More a collection of parables and personal anecdotes than a traditional memoir, this debut book explores the author’s path to a loving relationship with God. Wiegold has overcome tremendous struggles throughout her life. The first chapter, which contains the bulk of the autobiographical narrative, recounts the author’s childhood in Florida. Born into a broken family plagued by poverty and alcoholism, Wiegold spent her early years severely neglected. She started working at a club at age 13; she married at 17 and suffered four miscarriages. Yet life took a dramatic turn when Wiegold met her second husband, Mike, who introduced her to the teachings of Christ. The rest of the book explores how Christianity rejuvenated the author’s life and relationships, filling her with a sense of love and purpose; there’s also a great deal of Scripture and Bible study. Breaking a friend’s teacup becomes a reflection on forgiveness; learning to ride a dirt bike by releasing the gas becomes a lesson on accepting the Word of God by simply letting go.
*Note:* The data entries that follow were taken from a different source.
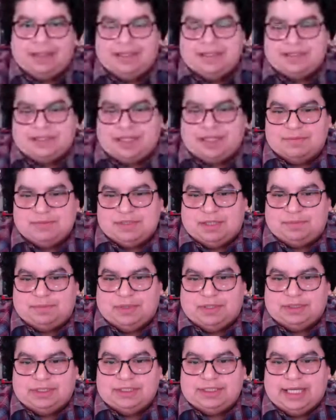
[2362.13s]
comes up all the
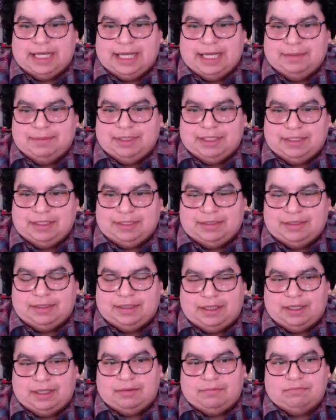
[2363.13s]
time,
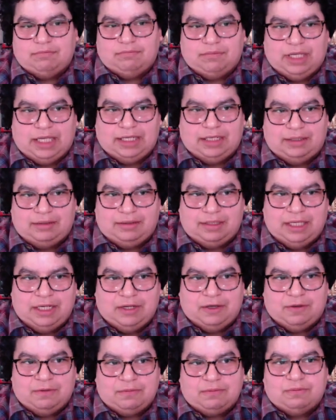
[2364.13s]
and you know,
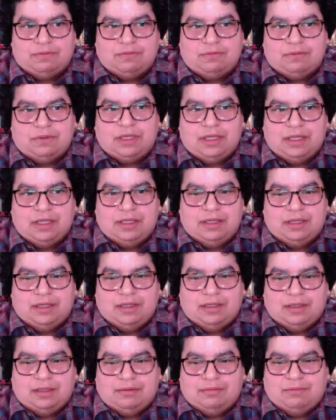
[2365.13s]

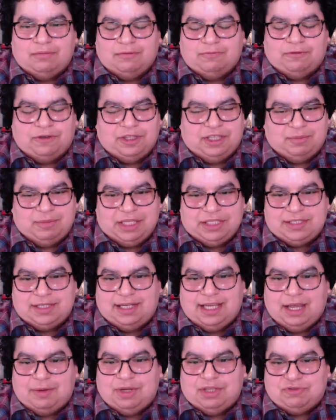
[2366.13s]
fundamentally, how we
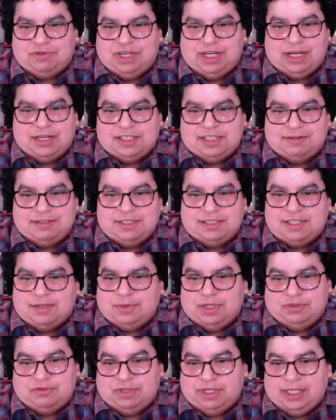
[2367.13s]
treat ourselves is how we
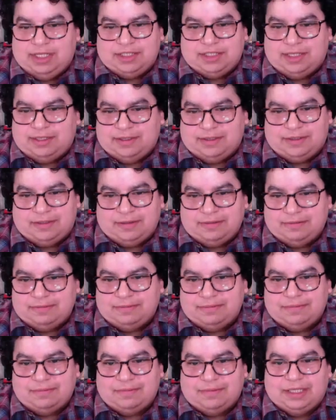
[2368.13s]
treat each other.
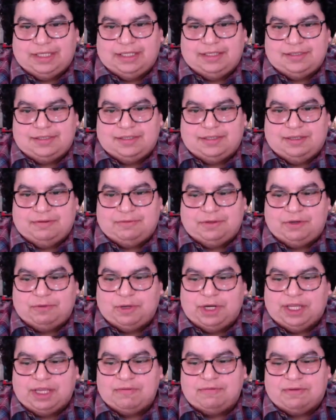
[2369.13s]
And so, if we're
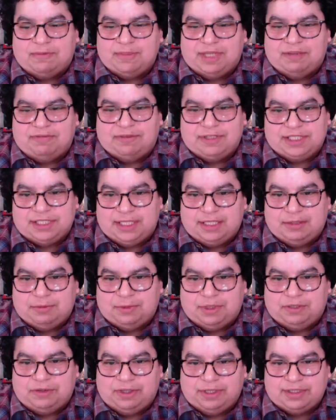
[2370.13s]
working from deficit,
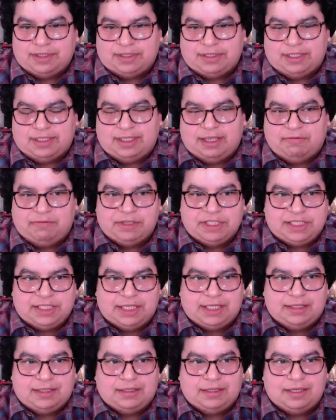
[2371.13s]
whether it's a deficit
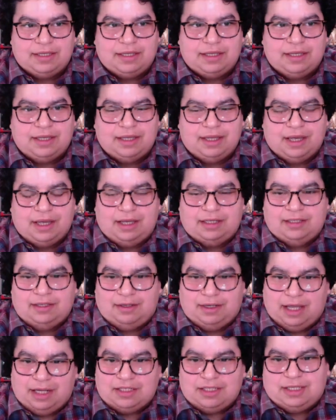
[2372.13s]

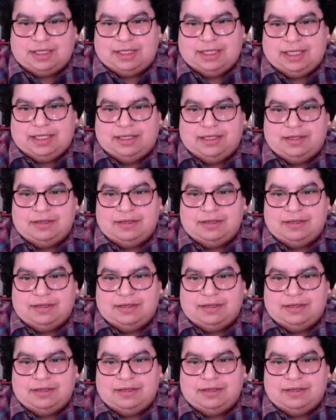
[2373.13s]
ideologically,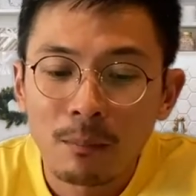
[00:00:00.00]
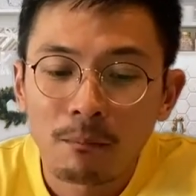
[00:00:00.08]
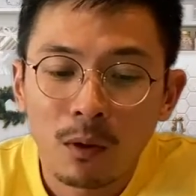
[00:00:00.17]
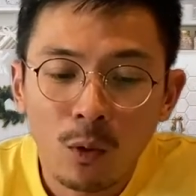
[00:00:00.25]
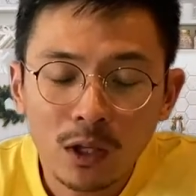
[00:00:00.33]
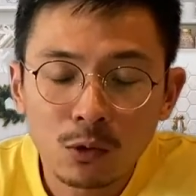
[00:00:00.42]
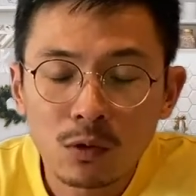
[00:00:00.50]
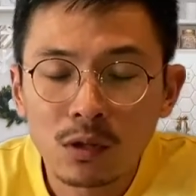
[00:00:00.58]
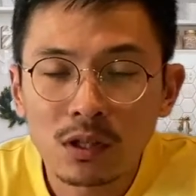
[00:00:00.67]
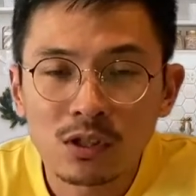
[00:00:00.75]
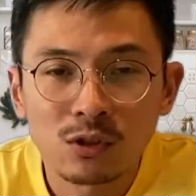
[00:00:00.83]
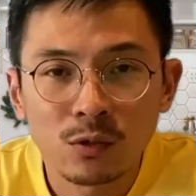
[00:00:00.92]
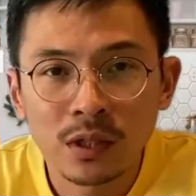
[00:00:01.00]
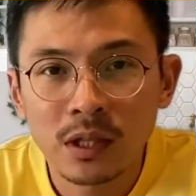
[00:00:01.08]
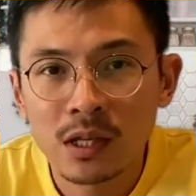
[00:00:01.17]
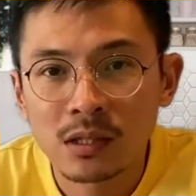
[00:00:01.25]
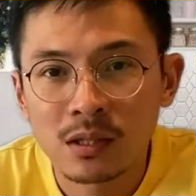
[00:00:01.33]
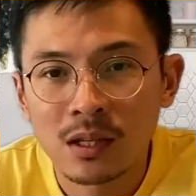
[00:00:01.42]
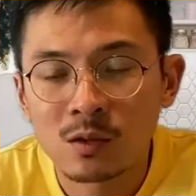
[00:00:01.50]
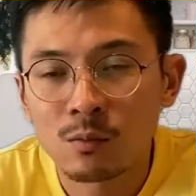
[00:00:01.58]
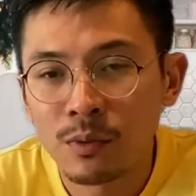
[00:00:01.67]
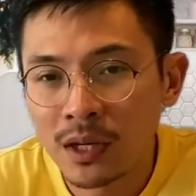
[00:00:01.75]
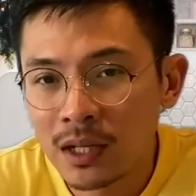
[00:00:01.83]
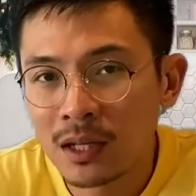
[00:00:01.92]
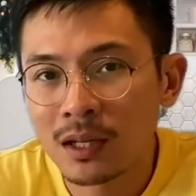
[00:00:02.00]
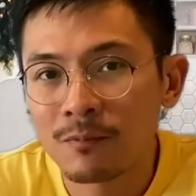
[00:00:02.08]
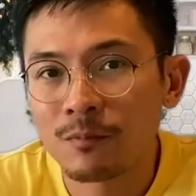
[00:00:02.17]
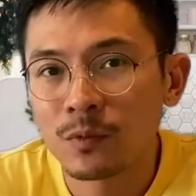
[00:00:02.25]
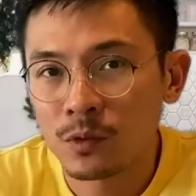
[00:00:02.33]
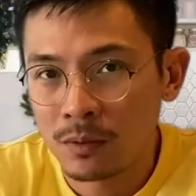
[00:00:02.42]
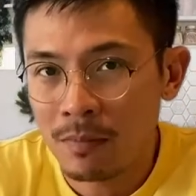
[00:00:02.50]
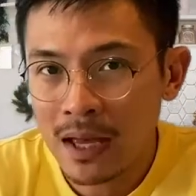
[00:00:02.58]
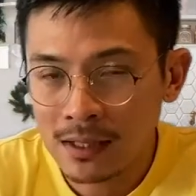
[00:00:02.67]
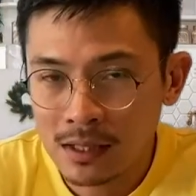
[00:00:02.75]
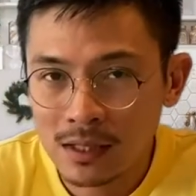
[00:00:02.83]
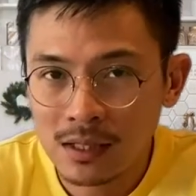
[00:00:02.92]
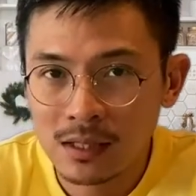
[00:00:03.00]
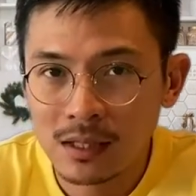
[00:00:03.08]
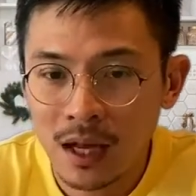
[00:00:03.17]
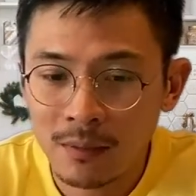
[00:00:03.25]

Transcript: But what Google is doing is it's bringing it to the masses.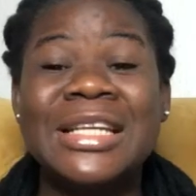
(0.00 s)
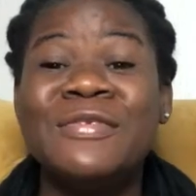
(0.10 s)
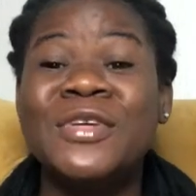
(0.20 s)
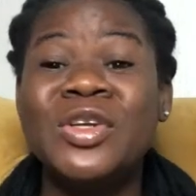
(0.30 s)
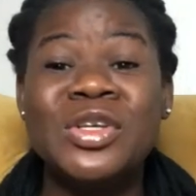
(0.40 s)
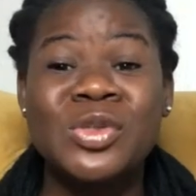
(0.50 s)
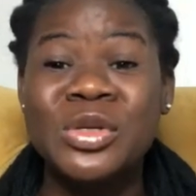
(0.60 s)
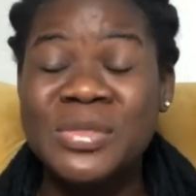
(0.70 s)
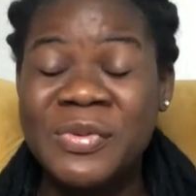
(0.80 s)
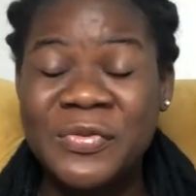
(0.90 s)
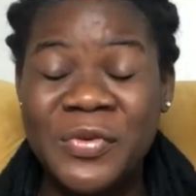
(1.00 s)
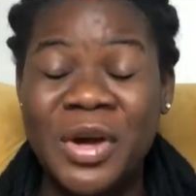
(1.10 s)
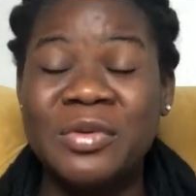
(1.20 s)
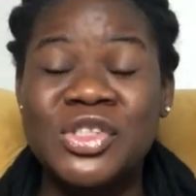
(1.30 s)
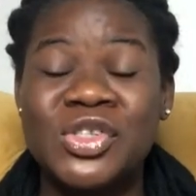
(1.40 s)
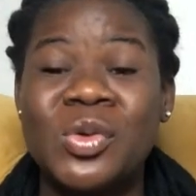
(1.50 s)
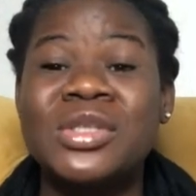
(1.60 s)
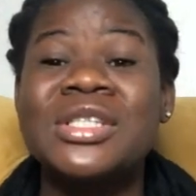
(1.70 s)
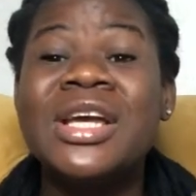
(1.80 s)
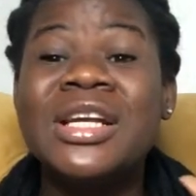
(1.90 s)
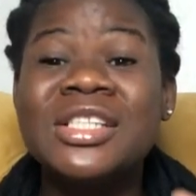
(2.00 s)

The video is going to be very short.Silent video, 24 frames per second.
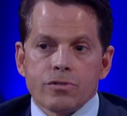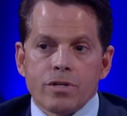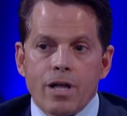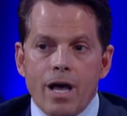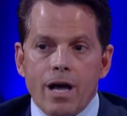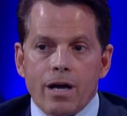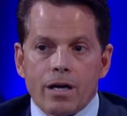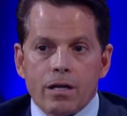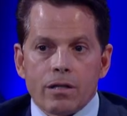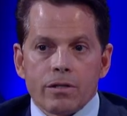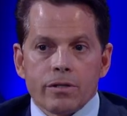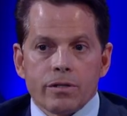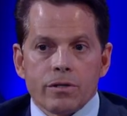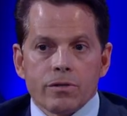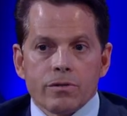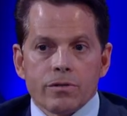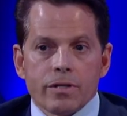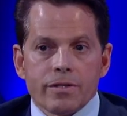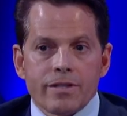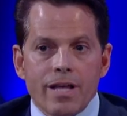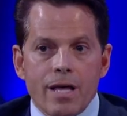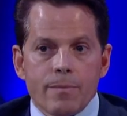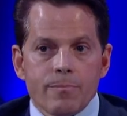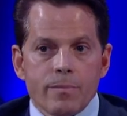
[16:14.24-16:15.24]
not clear
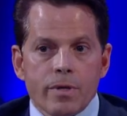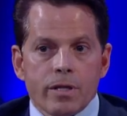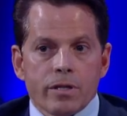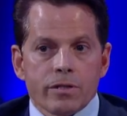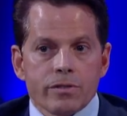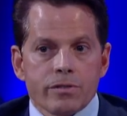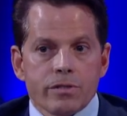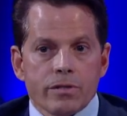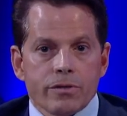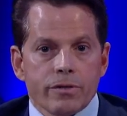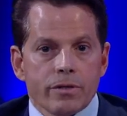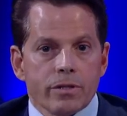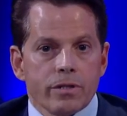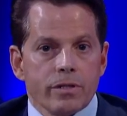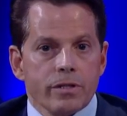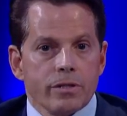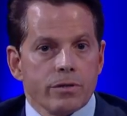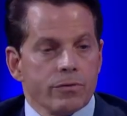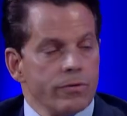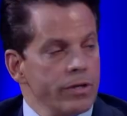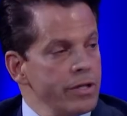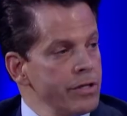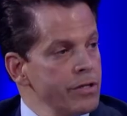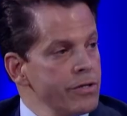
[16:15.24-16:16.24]
that that military
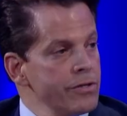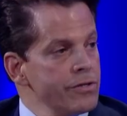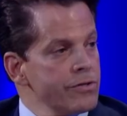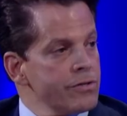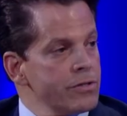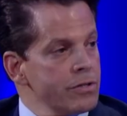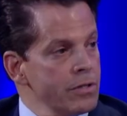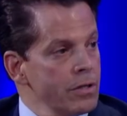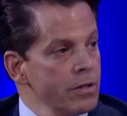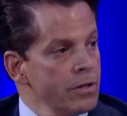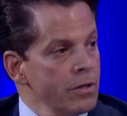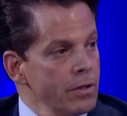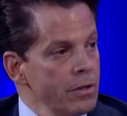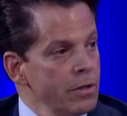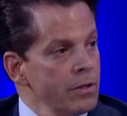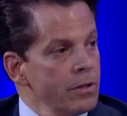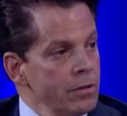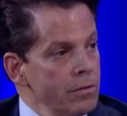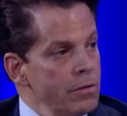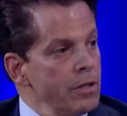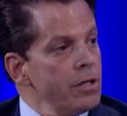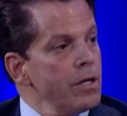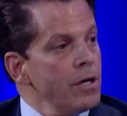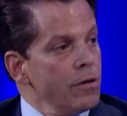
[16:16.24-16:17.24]
leader is,
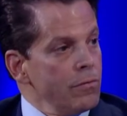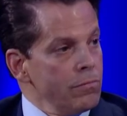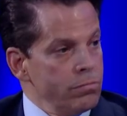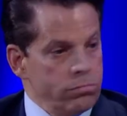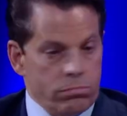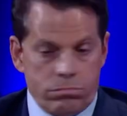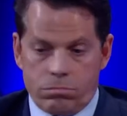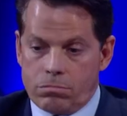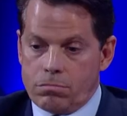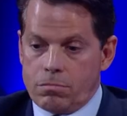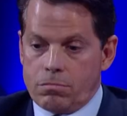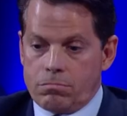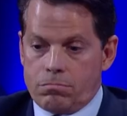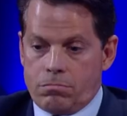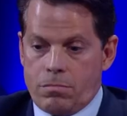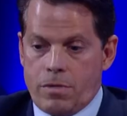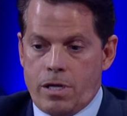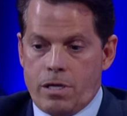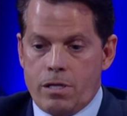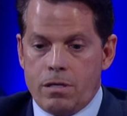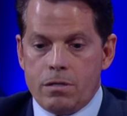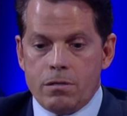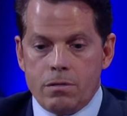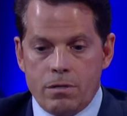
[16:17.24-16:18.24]
you know,
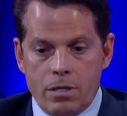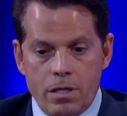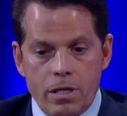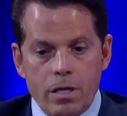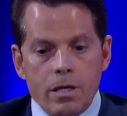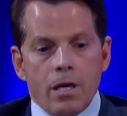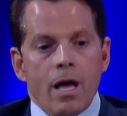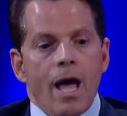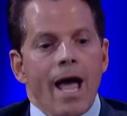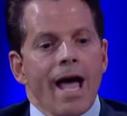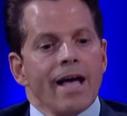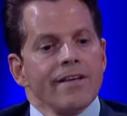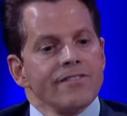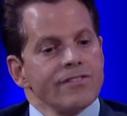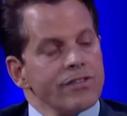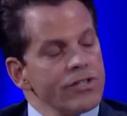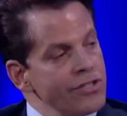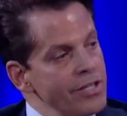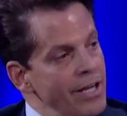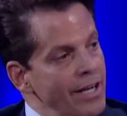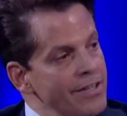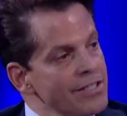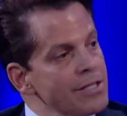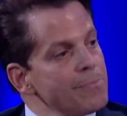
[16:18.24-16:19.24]
has the
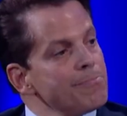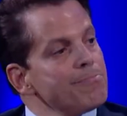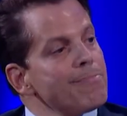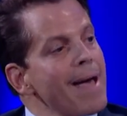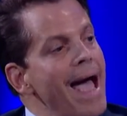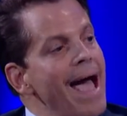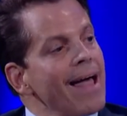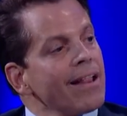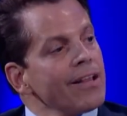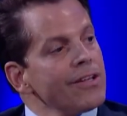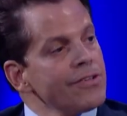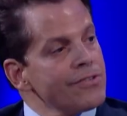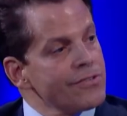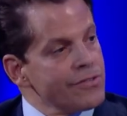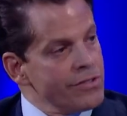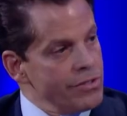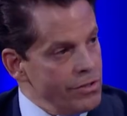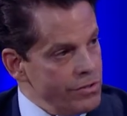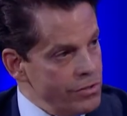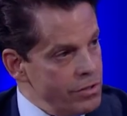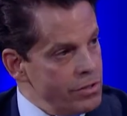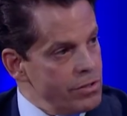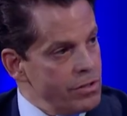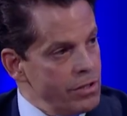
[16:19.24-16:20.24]
checks and
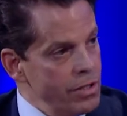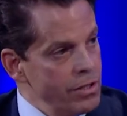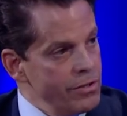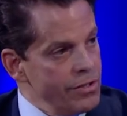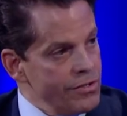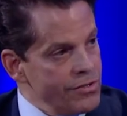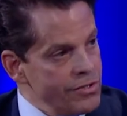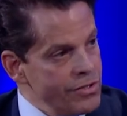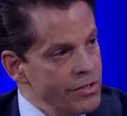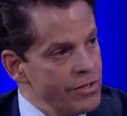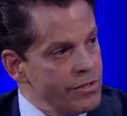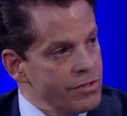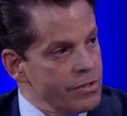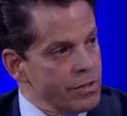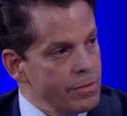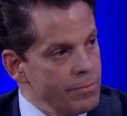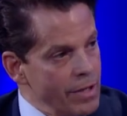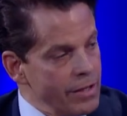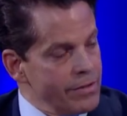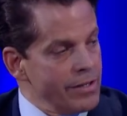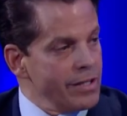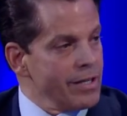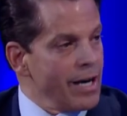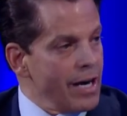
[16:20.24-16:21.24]
balances in the system
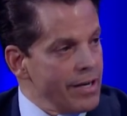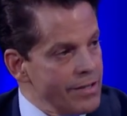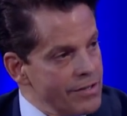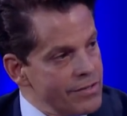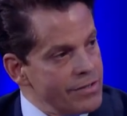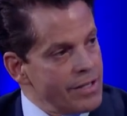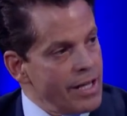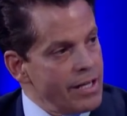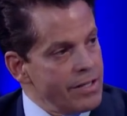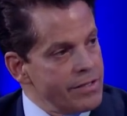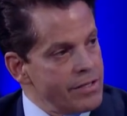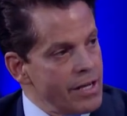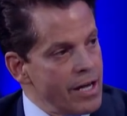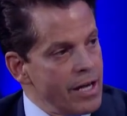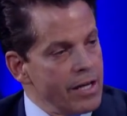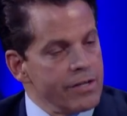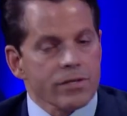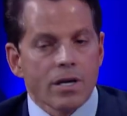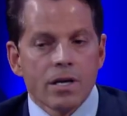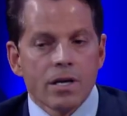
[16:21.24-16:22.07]
that the United States has,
Wiegold often writes directly to women, with a particular focus on those who come from a troubled background. Her analysis of the story from the book of Luke, where a sinful woman washes Jesus’ feet, is a standout section explaining how the Christian faith approaches different degrees of sinfulness. But the highlight of the book, and definitely its strongest throughline, remains the rekindling of Wiegold’s relationship with her mother. Forgiveness proves essential as the author begins to care for her mother in old age; the two ultimately reconcile by fostering a mutual love of God. Indeed, if Wiegold teaches one thing, it is the importance of practicing forgiveness. The secret to forgiveness? “If you are a Christian and there is something or someone that God is asking you to forgive, just do it.” Throughout, the author writes from a place of deep, sincere faith. The book should speak to people, especially women, who are equally devout.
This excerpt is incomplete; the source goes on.